In Celine Song’s extraordinary debut film, Nora (Greta Lee), a playwright living in New York, married happily enough to fellow writer Arthur (John Magaro), finds her world rattled when a man from her past, Teo Yoo’s Hae Sung, suddenly re-enters her orbit. She’d been close friends with him in childhood, before she and her family emigrated from South Korea to Canada; they’d reconnected briefly as adults, if only via Skype, but a romance seemed impossible. When Hae Sung shows up in New York, Nora begins to wonder if she’s made all the right choices in her life, asking the kinds of questions that can knock anyone’s world off its axis. Song has said the story she tells in Past Lives is semiautobiographical, and that’s easy to believe. There are no villains here; no one lashes out or behaves badly. The movie ripples with the quiet melodrama of real life, the way big things often happen in the margins, and small things gradually come to mean the world. Somewhere between the right and the wrong decision is the choice we learn to live with, a sea of joy and sadness and everything in between.
One Fine Morning
Writer-director Mia Hansen-Løve’s delicately shaded One Fine Morning deals with the wrenchingly mundane nature of caring for those who used to take care of us. But it’s also about the difficulty—and the necessity—of tending to our own emotional lives even as we’re looking after others.

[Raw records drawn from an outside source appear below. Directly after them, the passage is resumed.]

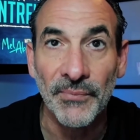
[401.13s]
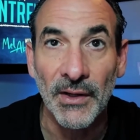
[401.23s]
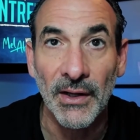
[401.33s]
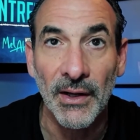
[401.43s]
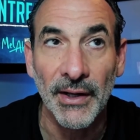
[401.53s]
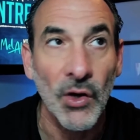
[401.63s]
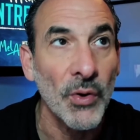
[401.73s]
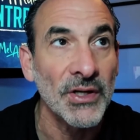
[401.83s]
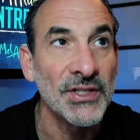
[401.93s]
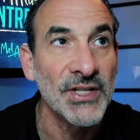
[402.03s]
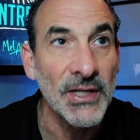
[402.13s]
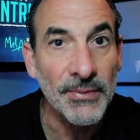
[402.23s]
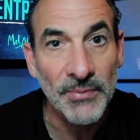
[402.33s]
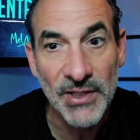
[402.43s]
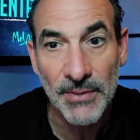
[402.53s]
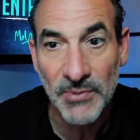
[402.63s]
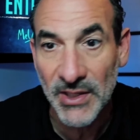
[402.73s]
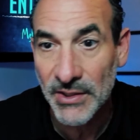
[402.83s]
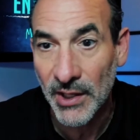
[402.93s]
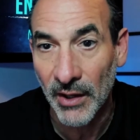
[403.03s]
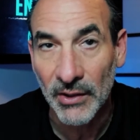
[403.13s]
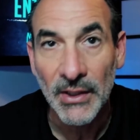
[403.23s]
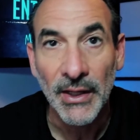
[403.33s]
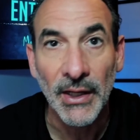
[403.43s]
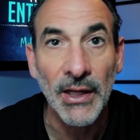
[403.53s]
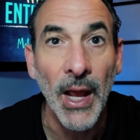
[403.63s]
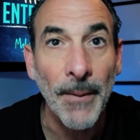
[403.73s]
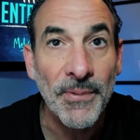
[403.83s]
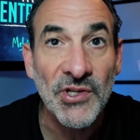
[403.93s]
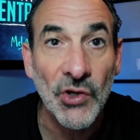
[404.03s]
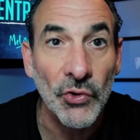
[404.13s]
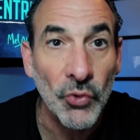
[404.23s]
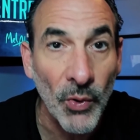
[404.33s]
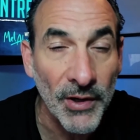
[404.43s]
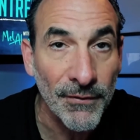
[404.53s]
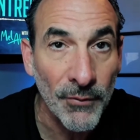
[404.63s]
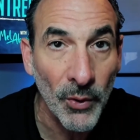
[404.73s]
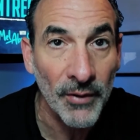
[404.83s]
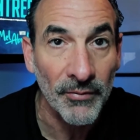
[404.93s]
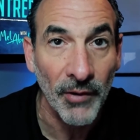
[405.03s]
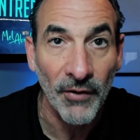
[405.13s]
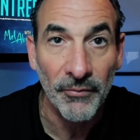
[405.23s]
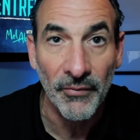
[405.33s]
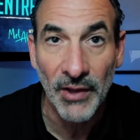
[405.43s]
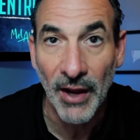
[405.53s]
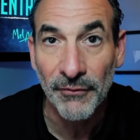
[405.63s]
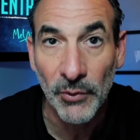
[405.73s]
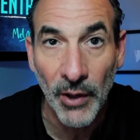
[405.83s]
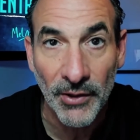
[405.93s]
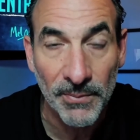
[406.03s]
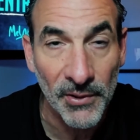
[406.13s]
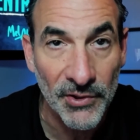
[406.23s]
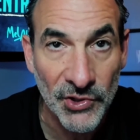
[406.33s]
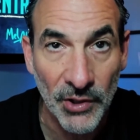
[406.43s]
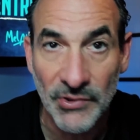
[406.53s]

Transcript: I go in deep detail in episode 24 of the Affluent Entrepreneur Show.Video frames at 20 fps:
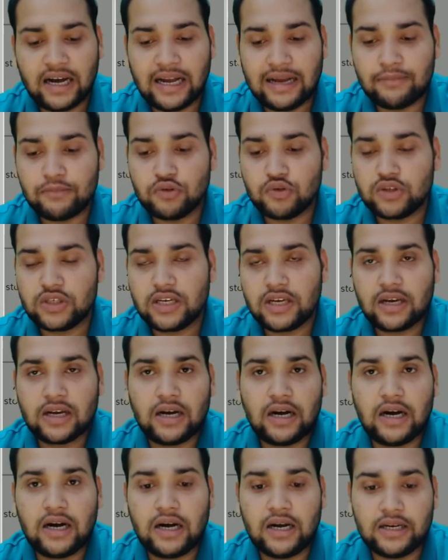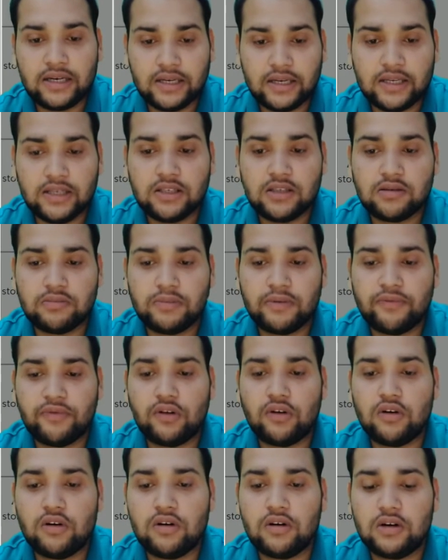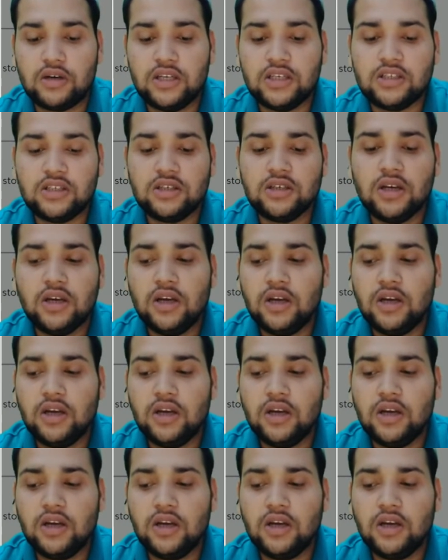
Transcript: I am using a list before list,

Léa Seydoux is Sandra, a widowed translator living in Paris with her eight-year-old daughter. She’s been alone for a long time, but she tumbles into a kind of happiness after a chance encounter with an old friend, Clément (Melvil Poupaud), turns into an illicit affair. She needs some joy in her life: her father, Georg (Pascal Greggory), suffers from a neurodegenerative disease that has already robbed him of his sight and is now, increasingly, blurring his mind. It doesn’t matter that Georg has always been a little distant as a father; Sandra must still do her best to care for him, whatever “her best” might be. This is a movie about how the most joyful moments of our lives are sometimes entwined with the worst, a state of uneasy grace that’s as close as you can get to a happy ending.

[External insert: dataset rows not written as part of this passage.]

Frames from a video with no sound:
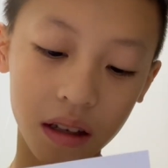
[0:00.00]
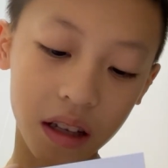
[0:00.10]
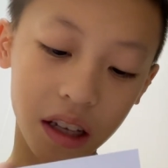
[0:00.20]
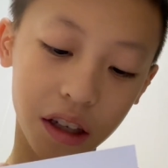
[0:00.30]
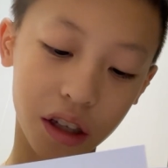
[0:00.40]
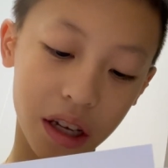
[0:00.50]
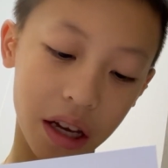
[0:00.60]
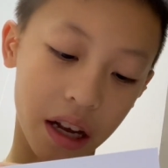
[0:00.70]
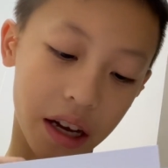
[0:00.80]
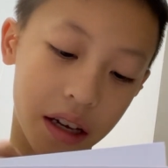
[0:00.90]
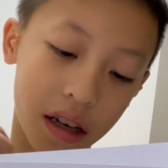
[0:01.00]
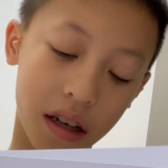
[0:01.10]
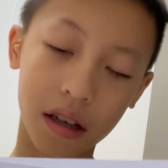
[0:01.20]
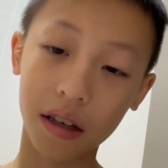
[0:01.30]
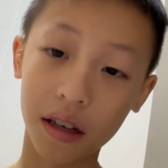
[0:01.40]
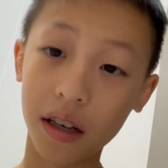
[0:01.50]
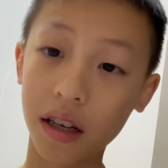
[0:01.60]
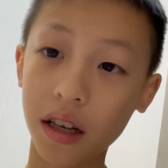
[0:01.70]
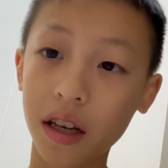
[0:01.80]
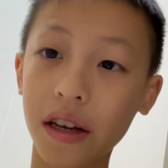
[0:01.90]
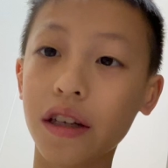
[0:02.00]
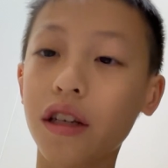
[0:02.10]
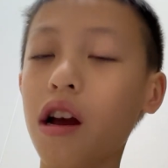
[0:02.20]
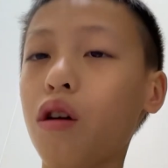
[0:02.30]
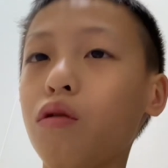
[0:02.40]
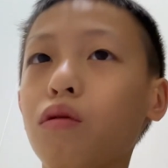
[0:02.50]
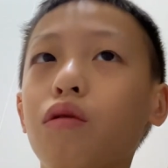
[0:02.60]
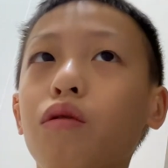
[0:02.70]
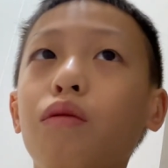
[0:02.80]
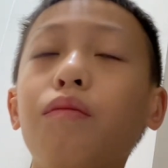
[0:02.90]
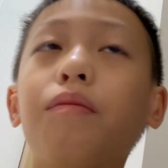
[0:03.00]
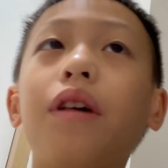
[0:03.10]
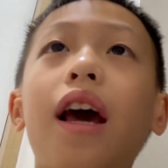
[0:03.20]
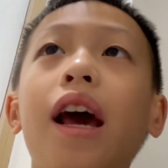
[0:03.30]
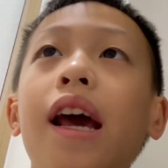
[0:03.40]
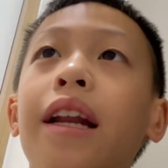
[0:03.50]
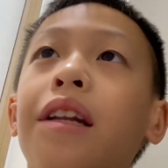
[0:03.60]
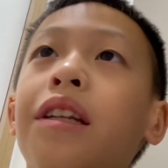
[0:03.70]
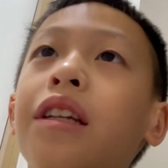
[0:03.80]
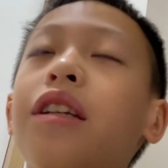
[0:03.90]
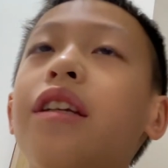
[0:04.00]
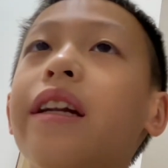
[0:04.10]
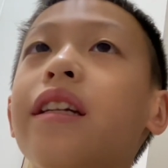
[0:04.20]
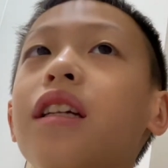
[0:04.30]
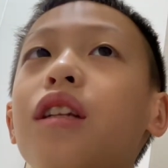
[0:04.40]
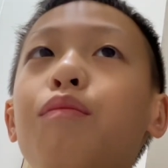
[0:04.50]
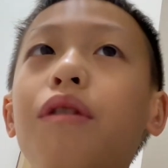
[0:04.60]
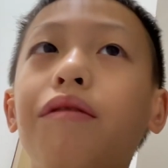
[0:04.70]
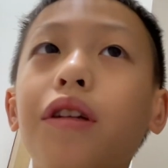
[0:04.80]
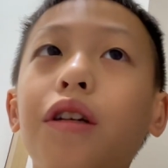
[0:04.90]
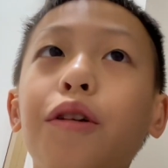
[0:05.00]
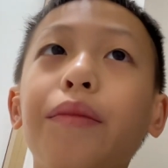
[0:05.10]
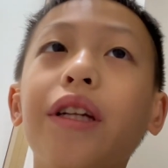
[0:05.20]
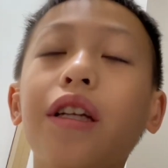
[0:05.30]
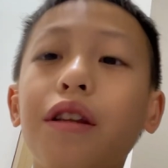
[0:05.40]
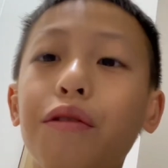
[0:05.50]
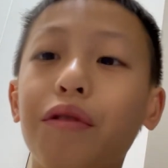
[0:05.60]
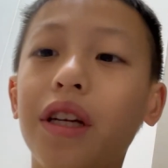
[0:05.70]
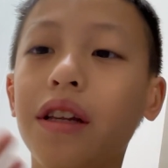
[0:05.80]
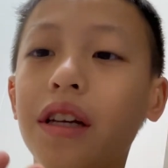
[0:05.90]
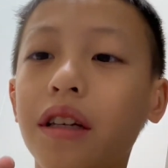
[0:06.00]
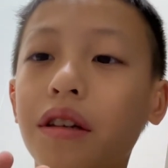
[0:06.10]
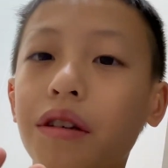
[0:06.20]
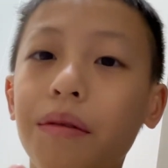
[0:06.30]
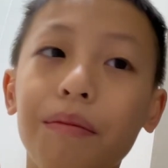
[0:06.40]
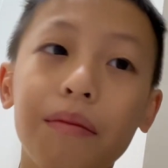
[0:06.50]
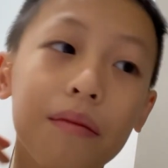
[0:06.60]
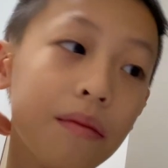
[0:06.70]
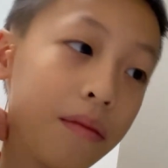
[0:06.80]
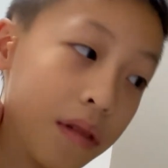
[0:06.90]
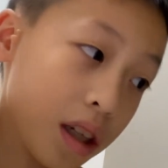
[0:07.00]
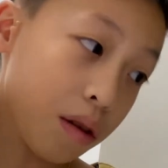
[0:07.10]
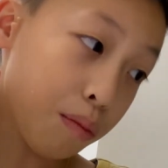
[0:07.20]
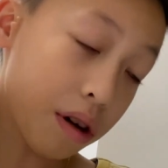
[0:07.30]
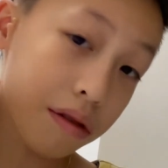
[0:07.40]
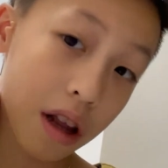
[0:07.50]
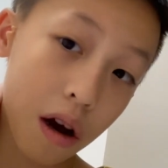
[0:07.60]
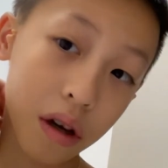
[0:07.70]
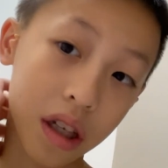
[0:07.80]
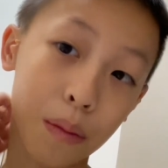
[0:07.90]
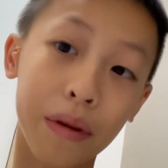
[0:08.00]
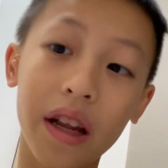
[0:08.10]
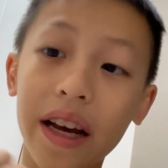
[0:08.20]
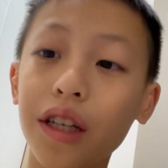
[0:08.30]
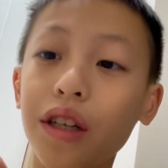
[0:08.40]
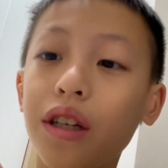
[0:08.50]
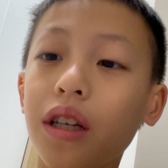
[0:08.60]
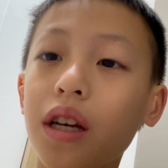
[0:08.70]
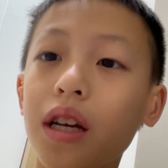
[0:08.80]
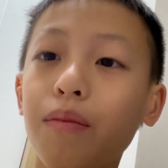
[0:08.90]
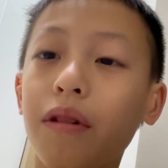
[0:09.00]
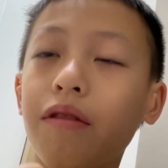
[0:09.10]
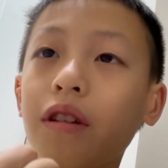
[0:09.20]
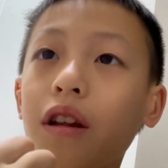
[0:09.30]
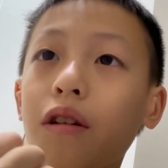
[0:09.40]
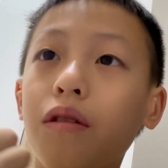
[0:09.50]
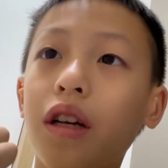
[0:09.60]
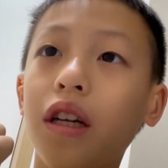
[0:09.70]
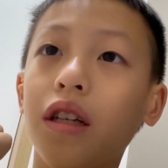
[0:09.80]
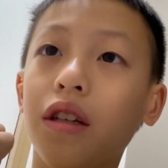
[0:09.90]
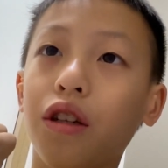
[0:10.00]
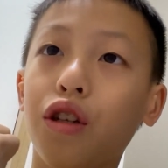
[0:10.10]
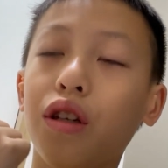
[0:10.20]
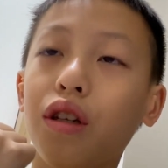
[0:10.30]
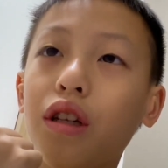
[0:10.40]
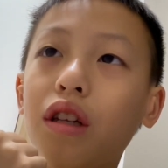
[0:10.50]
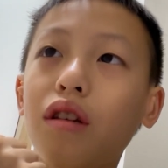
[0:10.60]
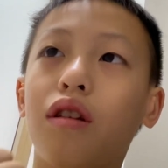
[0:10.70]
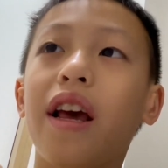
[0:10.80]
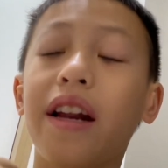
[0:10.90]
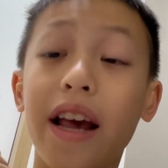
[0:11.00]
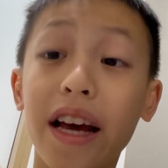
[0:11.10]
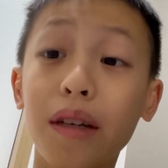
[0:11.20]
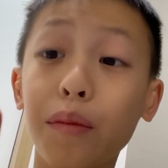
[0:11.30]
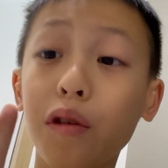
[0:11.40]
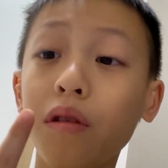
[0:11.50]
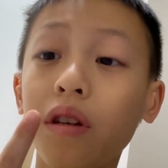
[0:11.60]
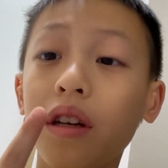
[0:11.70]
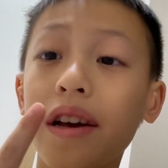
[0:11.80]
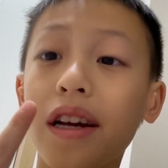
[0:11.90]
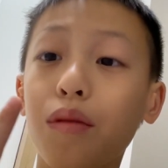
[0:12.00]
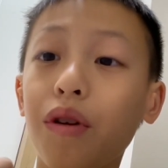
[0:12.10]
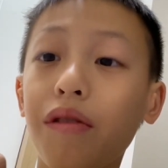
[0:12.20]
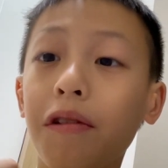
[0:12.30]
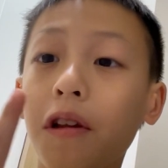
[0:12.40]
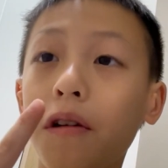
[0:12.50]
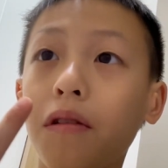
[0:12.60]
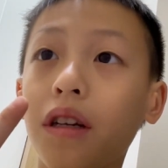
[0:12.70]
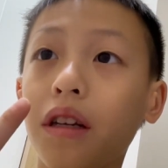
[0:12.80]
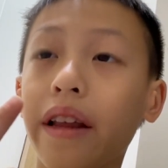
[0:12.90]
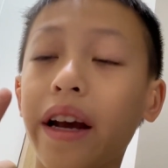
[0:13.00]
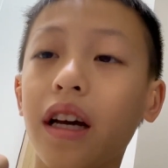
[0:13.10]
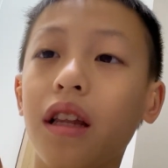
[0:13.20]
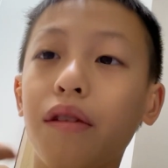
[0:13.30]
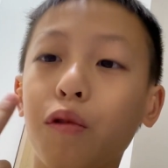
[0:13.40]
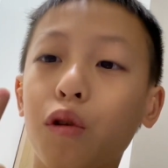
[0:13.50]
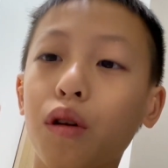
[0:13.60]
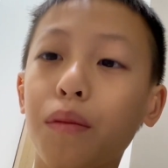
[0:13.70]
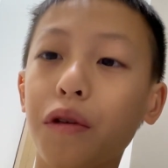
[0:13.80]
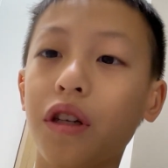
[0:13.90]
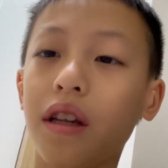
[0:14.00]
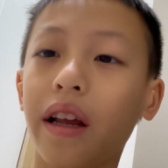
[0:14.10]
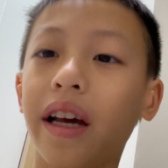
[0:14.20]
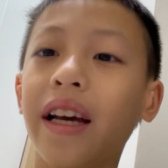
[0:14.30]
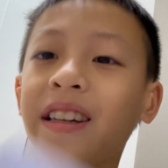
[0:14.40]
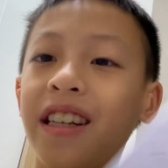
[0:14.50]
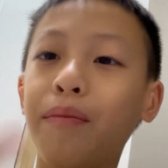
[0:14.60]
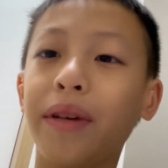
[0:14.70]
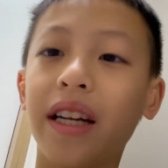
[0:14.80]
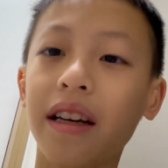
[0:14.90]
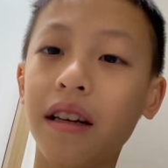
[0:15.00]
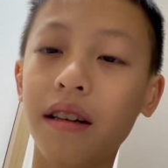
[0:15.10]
Let's just say like, so in this sentence, buffalo means 3 things. Buffalo is a place, buffalo is an animal, and buffalo is like the verb, which is like intimidate.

We know very little about the woman who wrote Wuthering Heights, one of the great gothic novels, a story of melancholic obsession and of love that seeps into the soil of the grave. But Frances O’Connor’s directorial debut, which blends fact with fanciful fiction, paints a haunting and sympathetic portrait of the person Emily Brontë might have been. Emma Mackey plays Emily, the sheltered and eccentric daughter of an uptight Yorkshire curate, growing up with siblings—including the competitive, passive-aggressive Charlotte (Alexandra Dowling)—who help shape the writer she’ll eventually become. But the spark that truly ignites her imagination is an intensely erotic but ill-fated love affair with the young curate hottie, William Weightman (Oliver Jackson-Cohen), who has come to assist her father in the parish. Is this really how Wuthering Heights came to be? Almost certainly not. But in surfing the wave of Brontë’s unknowability, O’Connor ultimately reaches a kind of emotional truth, one that chimes with the ideas this enigmatic writer folded into the prose of her only book.

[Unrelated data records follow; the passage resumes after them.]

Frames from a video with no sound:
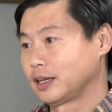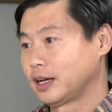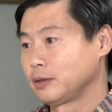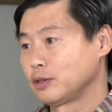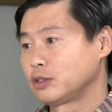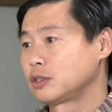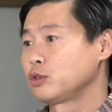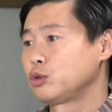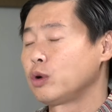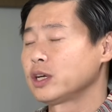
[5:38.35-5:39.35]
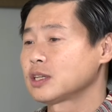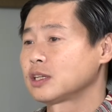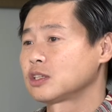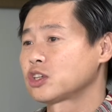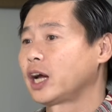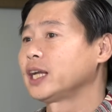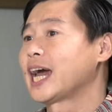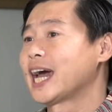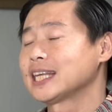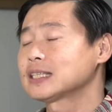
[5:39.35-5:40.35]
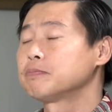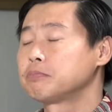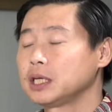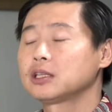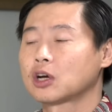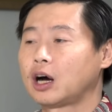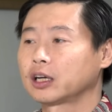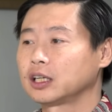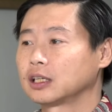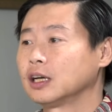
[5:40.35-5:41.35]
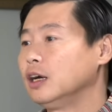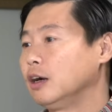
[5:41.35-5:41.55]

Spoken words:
And U.S. and China hasn't been talking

Making anything of value—a work of art, a poem, a solid piece of furniture—demands a deep descent into the self, to the point that it’s easy to neglect the needs of others in your orbit. Stay in that zone too long and there’s a danger of forgetting how to have a simple conversation or make a phone call, of going a little feral. That’s just one of the ideas at play in Kelly Reichardt’s quietly extraordinary drama Showing Up. Michelle Williams is Lizzy, a Portland sculptor getting ready to mount a small but, for her, important show. Yet everything about Lizzy is coiled tight: there’s friction between her and her closest friend, Jo (Hong Chau), who’s also her landlord. And she’s worried about her brother, Sean (John Magaro), a fragile soul who’s barely tethered to reality. Why can’t the world accommodate her as she gets ready for her big moment? Lizzy seems to wonder. Williams’ performance, as a woman whose art demands deep inner travel but whose movement through the everyday world could use some improvement, is a work of abrasive magic. Lizzy is perplexed, anxious, constantly and unreasonably annoyed by the behavior of others. And still, you feel for her.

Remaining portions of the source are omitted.